METHODS: The demographics and clinical spectrum of eyes with congenital aphakia with and without glaucoma were compared, and management outcomes of congenital aphakia cases with glaucoma were studied retrospectively between April 2000 and June 2020.
RESULTS: There were a total of 168 eyes (84 subjects) with a diagnosis of congenital aphakia, of which 29 eyes of 18 subjects were diagnosed with glaucoma. Corneal opacity was the presenting complaint in 26/29 eyes with glaucoma and 139/139 eyes without glaucoma. The (interquartile range (IQR)) horizontal corneal diameterwas 10.5mm (IQR, 9.0-12.5) and 8mm (IQR, 5-10) in eyes with and without glaucoma (P = 0.01), respectively. The median (IQR) axial length was 17.5mm (IQR, 13.5-19.5) and 15mm (IQR, 14-16) mm in eyes with and without glaucoma (P = 0.03), respectively. Nineteen eyes with glaucoma had adequate intraocular pressure (IOP) control with one medication. Three eyes underwent transscleral diode cyclophotocoagulation and maintained IOP without medications. Three eyes underwent trabeculectomy and trabeculotomy, trabeculectomy followed by penetrating keratoplasty, and trabeculectomy, respectively, of which two eyes became phthisical. At the last follow-up, the median (IQR) IOP was 14 mm Hg (IQR, 14-17) Hg.
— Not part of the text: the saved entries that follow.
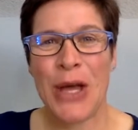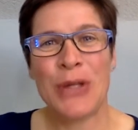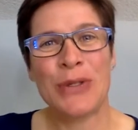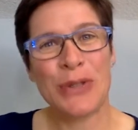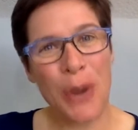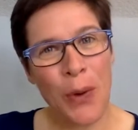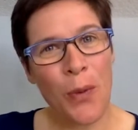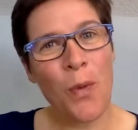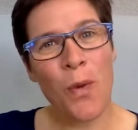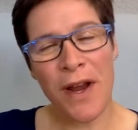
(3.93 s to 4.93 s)
So
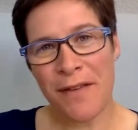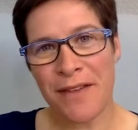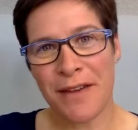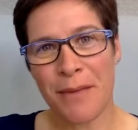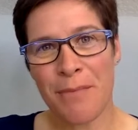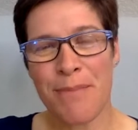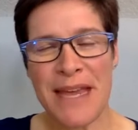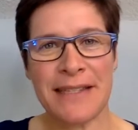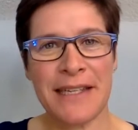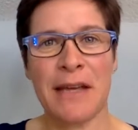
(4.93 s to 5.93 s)
one of the
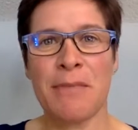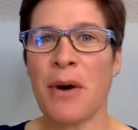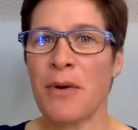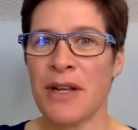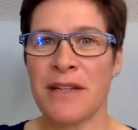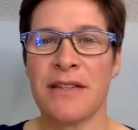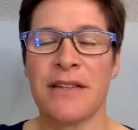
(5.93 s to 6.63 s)
basic components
The median(IQR) follow-up duration was 4.53 months (IQR, 2.03- 48.06).
CONCLUSIONS: One-fifth of the eyes with congenital aphakia had secondary developmental glaucoma. The corneal diameter and axial lengths were higher in the eyes with glaucoma compared to eyes without glaucoma. Medical management is the preferred short-term mode of IOP control. Transscleral cyclophotocoagulation may be preferred over surgical intervention.
摘要:
目的:描述先天性无晶状体眼青光眼的临床谱和治疗。
方法:比较先天性无晶状体眼合并和不合并青光眼的人口统计学和临床谱,我们对2000年4月至2020年6月间先天性无晶状体眼合并青光眼病例的治疗结果进行了回顾性研究.
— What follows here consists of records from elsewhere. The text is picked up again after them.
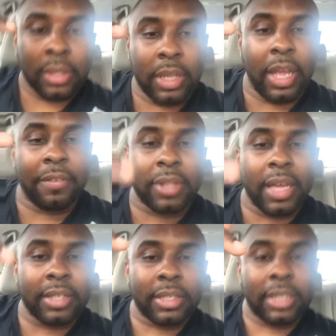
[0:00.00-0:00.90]

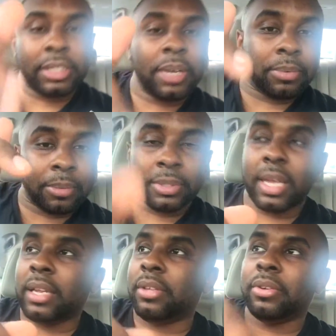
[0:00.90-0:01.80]
Everything is legit what I'm
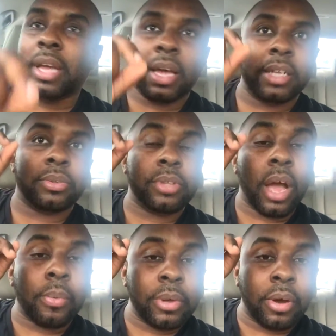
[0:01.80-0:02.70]
telling you guys.
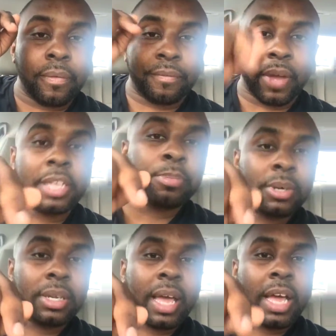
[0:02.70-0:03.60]
Y'all, we're gonna
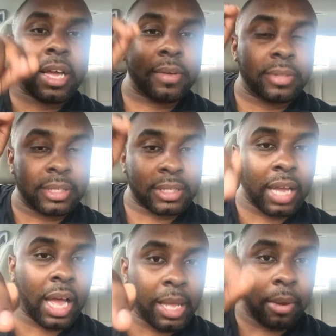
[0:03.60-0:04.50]
Facebook Live the
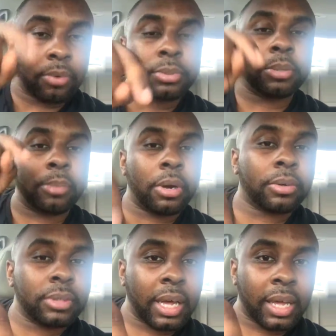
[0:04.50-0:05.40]
Skype on
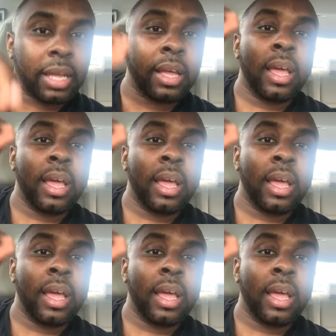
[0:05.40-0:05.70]
tomorrow night.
结果:共有168只眼(84名受试者)诊断为先天性无晶状体眼,其中18例受试者的29只眼被诊断为青光眼。角膜混浊是26/29眼青光眼和139/139眼无青光眼的主诉。(四分位距(IQR))水平角膜直径为10.5mm(IQR,9.0-12.5)和8mm(IQR,5-10)在有和没有青光眼的眼中(P=0.01),分别。中位数(IQR)轴向长度为17.5mm(IQR,13.5-19.5)和15mm(IQR,14-16)mm,有和没有青光眼的眼睛(P=0.03),分别。19只眼青光眼用一种药物控制了足够的眼内压(IOP)。三只眼睛接受了经巩膜二极管睫状体光凝术,并在不使用药物的情况下维持了IOP。三只眼接受了小梁切除术和小梁切开术,小梁切除术后穿透性角膜移植术,小梁切除术,分别,其中两只眼睛变成了phthisical。在最后一次随访中,眼压中位数(IQR)为14mmHg(IQR,14-17)汞。中位随访时间(IQR)为4.53个月(IQR,2.03-48.06)。
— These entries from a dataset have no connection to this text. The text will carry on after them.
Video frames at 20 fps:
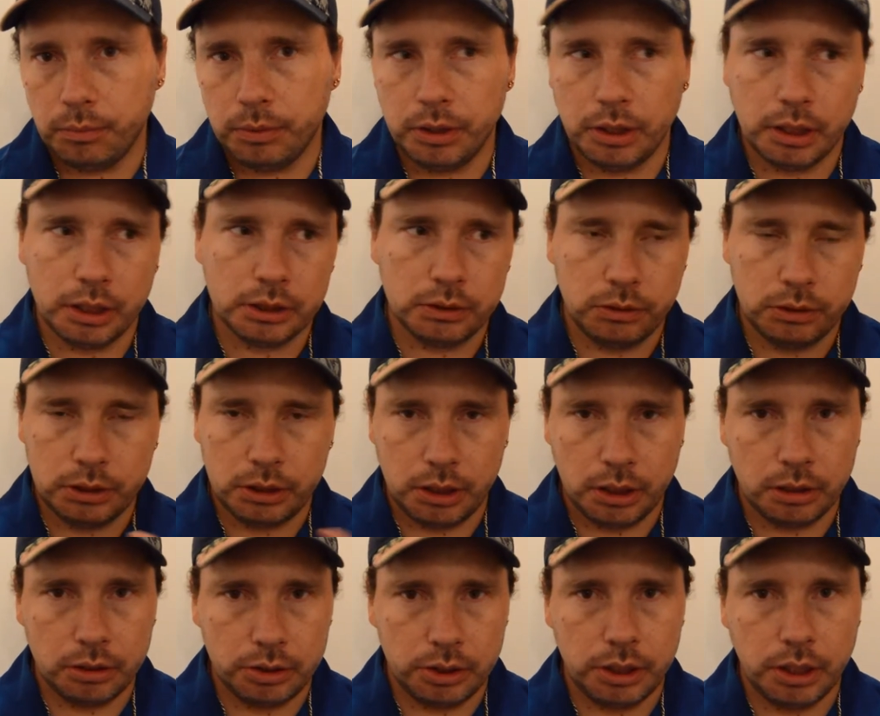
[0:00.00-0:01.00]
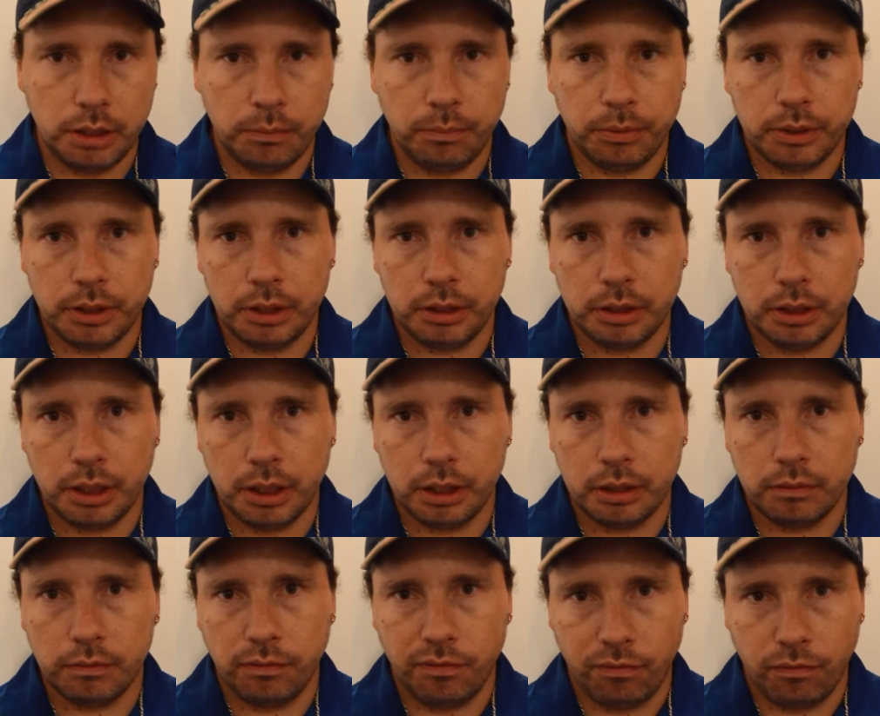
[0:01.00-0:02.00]
then I switch to the other chip, and then
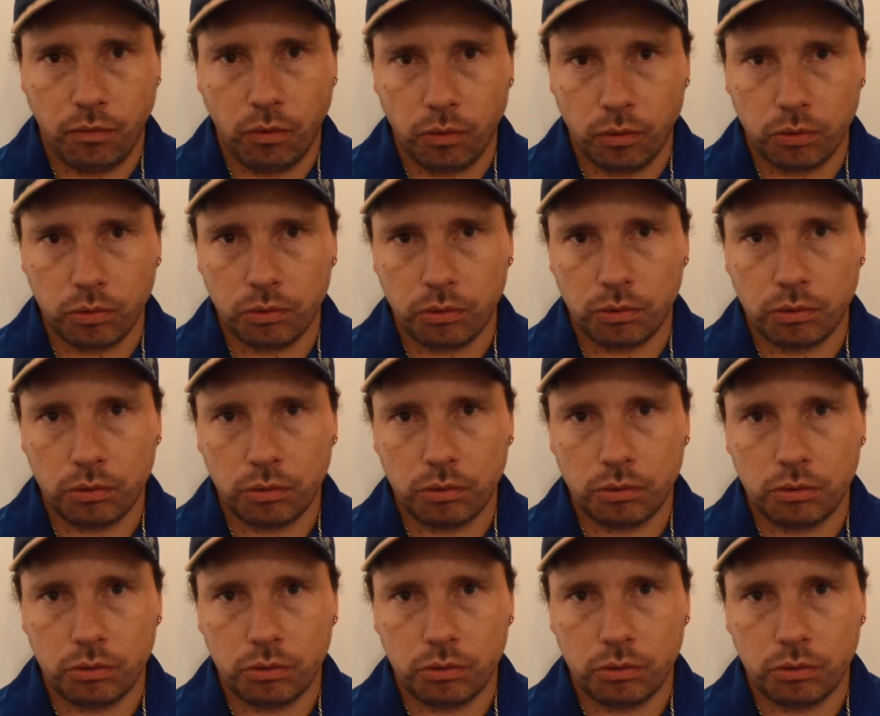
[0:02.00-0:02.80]
get the other two.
结论:1/5的先天性无晶状体眼患有继发性青光眼。与无青光眼的眼睛相比,有青光眼的眼睛的角膜直径和眼轴长度更高。医疗管理是IOP控制的首选短期模式。经巩膜睫状体光凝术可能比手术干预更可取。
方法:比较先天性无晶状体眼合并和不合并青光眼的人口统计学和临床谱,我们对2000年4月至2020年6月间先天性无晶状体眼合并青光眼病例的治疗结果进行了回顾性研究.
结果:共有168只眼(84名受试者)诊断为先天性无晶状体眼,其中18例受试者的29只眼被诊断为青光眼。角膜混浊是26/29眼青光眼和139/139眼无青光眼的主诉。(四分位距(IQR))水平角膜直径为10.5mm(IQR,9.0-12.5)和8mm(IQR,5-10)在有和没有青光眼的眼中(P=0.01),分别。中位数(IQR)轴向长度为17.5mm(IQR,13.5-19.5)和15mm(IQR,14-16)mm,有和没有青光眼的眼睛(P=0.03),分别。19只眼青光眼用一种药物控制了足够的眼内压(IOP)。三只眼睛接受了经巩膜二极管睫状体光凝术,并在不使用药物的情况下维持了IOP。三只眼接受了小梁切除术和小梁切开术,小梁切除术后穿透性角膜移植术,小梁切除术,分别,其中两只眼睛变成了phthisical。在最后一次随访中,眼压中位数(IQR)为14mmHg(IQR,14-17)汞。中位随访时间(IQR)为4.53个月(IQR,2.03-48.06)。
结论:1/5的先天性无晶状体眼患有继发性青光眼。与无青光眼的眼睛相比,有青光眼的眼睛的角膜直径和眼轴长度更高。医疗管理是IOP控制的首选短期模式。经巩膜睫状体光凝术可能比手术干预更可取。